Exercise description: Each word in the data below should be copied exactly; the images should not.

Stored data
━━━

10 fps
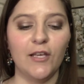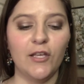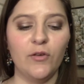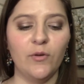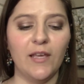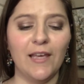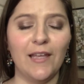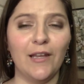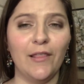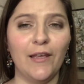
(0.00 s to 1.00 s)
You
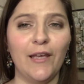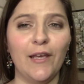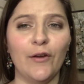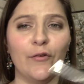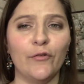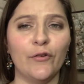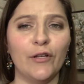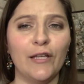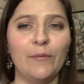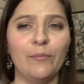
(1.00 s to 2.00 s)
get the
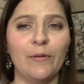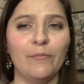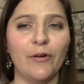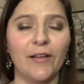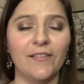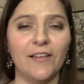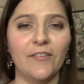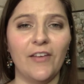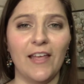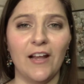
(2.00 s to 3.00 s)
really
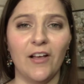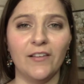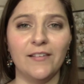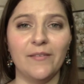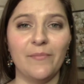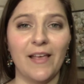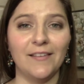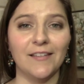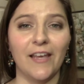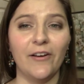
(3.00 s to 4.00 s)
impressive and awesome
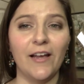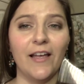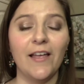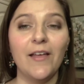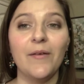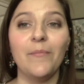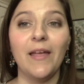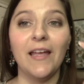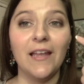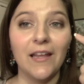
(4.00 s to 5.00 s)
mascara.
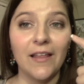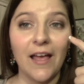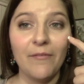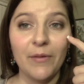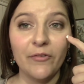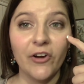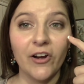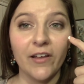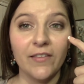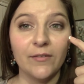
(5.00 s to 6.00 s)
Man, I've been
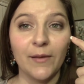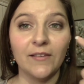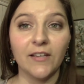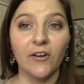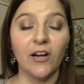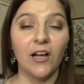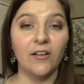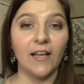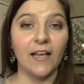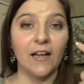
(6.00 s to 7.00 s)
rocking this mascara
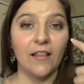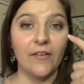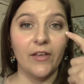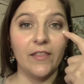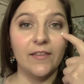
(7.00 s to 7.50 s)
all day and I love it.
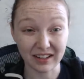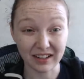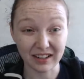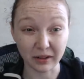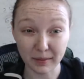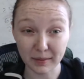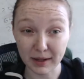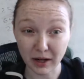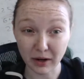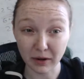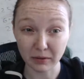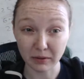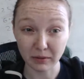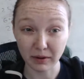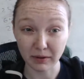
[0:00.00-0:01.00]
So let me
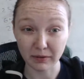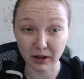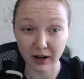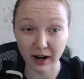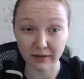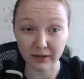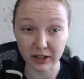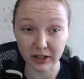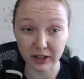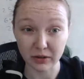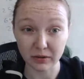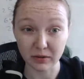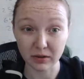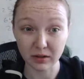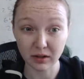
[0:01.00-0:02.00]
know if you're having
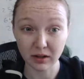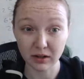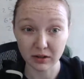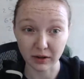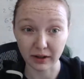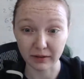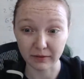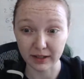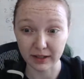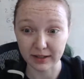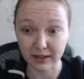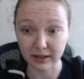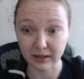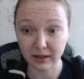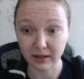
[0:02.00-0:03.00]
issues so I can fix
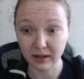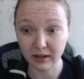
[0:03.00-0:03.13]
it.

━━━

Solution to the problem:
10 fps
(0.00 s to 1.00 s)
You
(1.00 s to 2.00 s)
get the
(2.00 s to 3.00 s)
really
(3.00 s to 4.00 s)
impressive and awesome
(4.00 s to 5.00 s)
mascara.
(5.00 s to 6.00 s)
Man, I've been
(6.00 s to 7.00 s)
rocking this mascara
(7.00 s to 7.50 s)
all day and I love it.
[0:00.00-0:01.00]
So let me
[0:01.00-0:02.00]
know if you're having
[0:02.00-0:03.00]
issues so I can fix
[0:03.00-0:03.13]
it.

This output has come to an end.